TASK INSTRUCTIONS:
Reproduce only the lines below from the line containing "(379.21 s to 380.21 s)" to the line containing "[0:05.33-0:05.87]", exactly as written, with both end lines kept. Omit the pictures.
─── RECORDED DATA ───
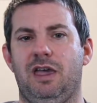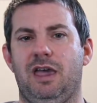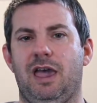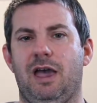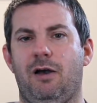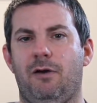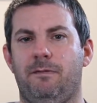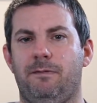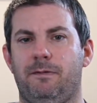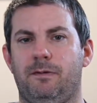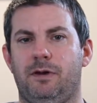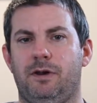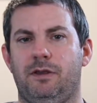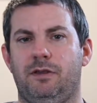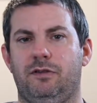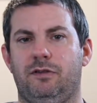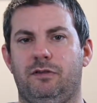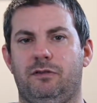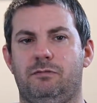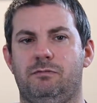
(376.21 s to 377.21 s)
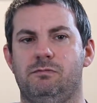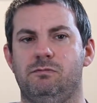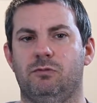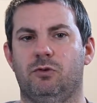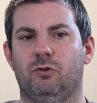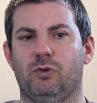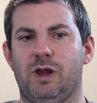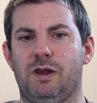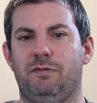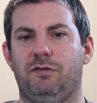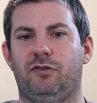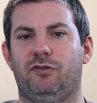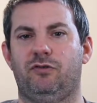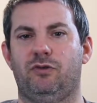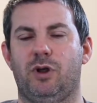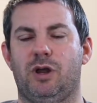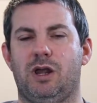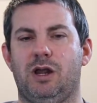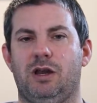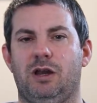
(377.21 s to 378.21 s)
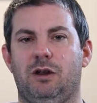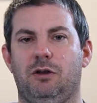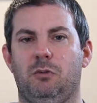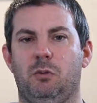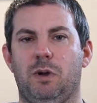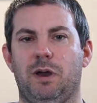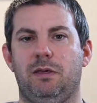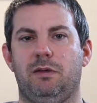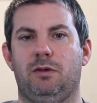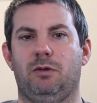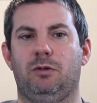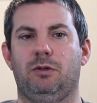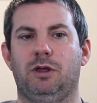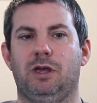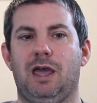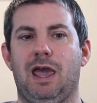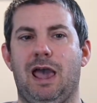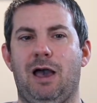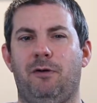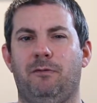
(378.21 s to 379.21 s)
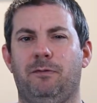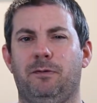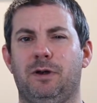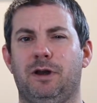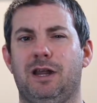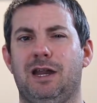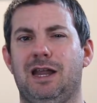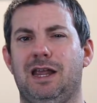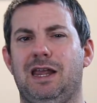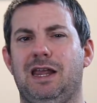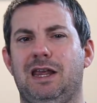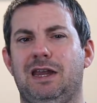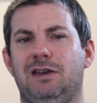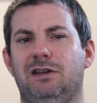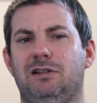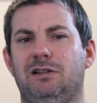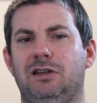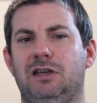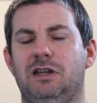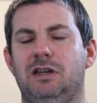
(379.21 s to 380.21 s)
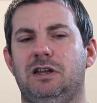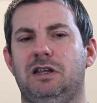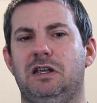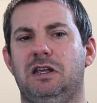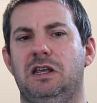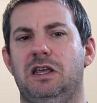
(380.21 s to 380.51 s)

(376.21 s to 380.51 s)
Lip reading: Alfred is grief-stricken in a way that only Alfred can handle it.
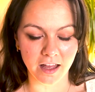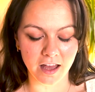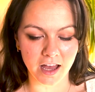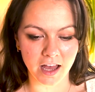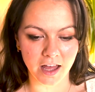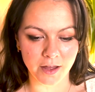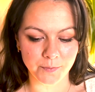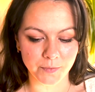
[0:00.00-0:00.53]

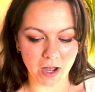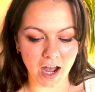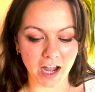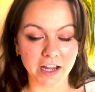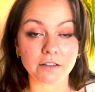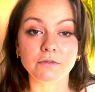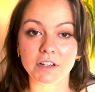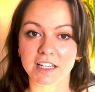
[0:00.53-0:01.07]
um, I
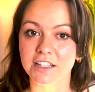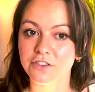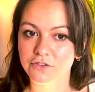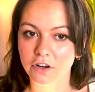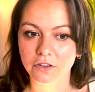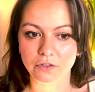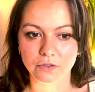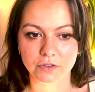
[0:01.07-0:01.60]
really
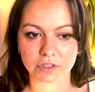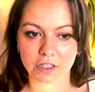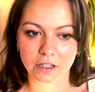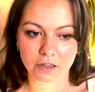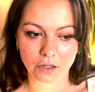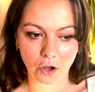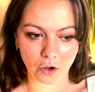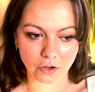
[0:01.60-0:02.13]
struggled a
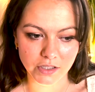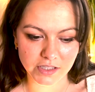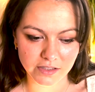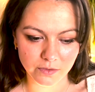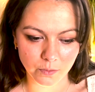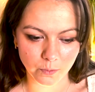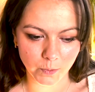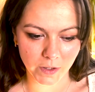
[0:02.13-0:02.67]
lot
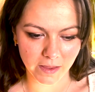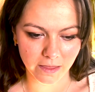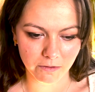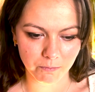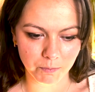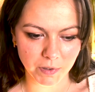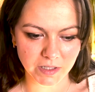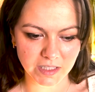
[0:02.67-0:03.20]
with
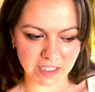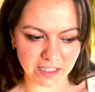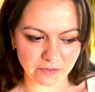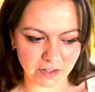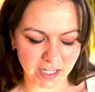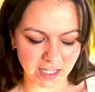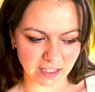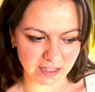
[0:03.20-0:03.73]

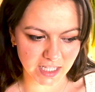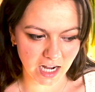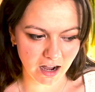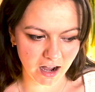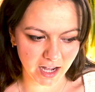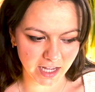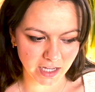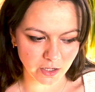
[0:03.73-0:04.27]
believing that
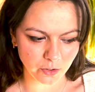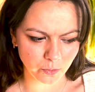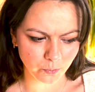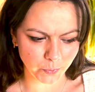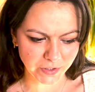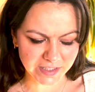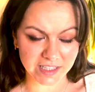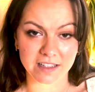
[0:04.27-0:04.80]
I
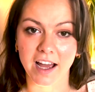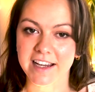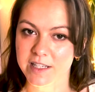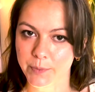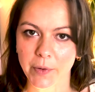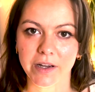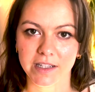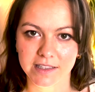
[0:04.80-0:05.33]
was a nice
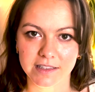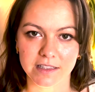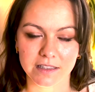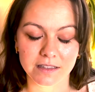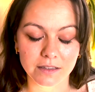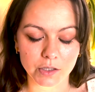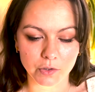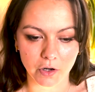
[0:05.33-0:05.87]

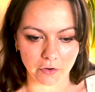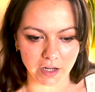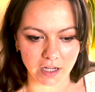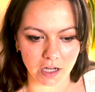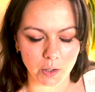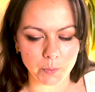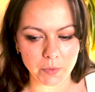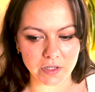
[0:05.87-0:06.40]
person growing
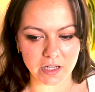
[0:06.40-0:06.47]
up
───
EXERCISE RESPONSE:
(379.21 s to 380.21 s)
(380.21 s to 380.51 s)

(376.21 s to 380.51 s)
Lip reading: Alfred is grief-stricken in a way that only Alfred can handle it.
[0:00.00-0:00.53]

[0:00.53-0:01.07]
um, I
[0:01.07-0:01.60]
really
[0:01.60-0:02.13]
struggled a
[0:02.13-0:02.67]
lot
[0:02.67-0:03.20]
with
[0:03.20-0:03.73]

[0:03.73-0:04.27]
believing that
[0:04.27-0:04.80]
I
[0:04.80-0:05.33]
was a nice
[0:05.33-0:05.87]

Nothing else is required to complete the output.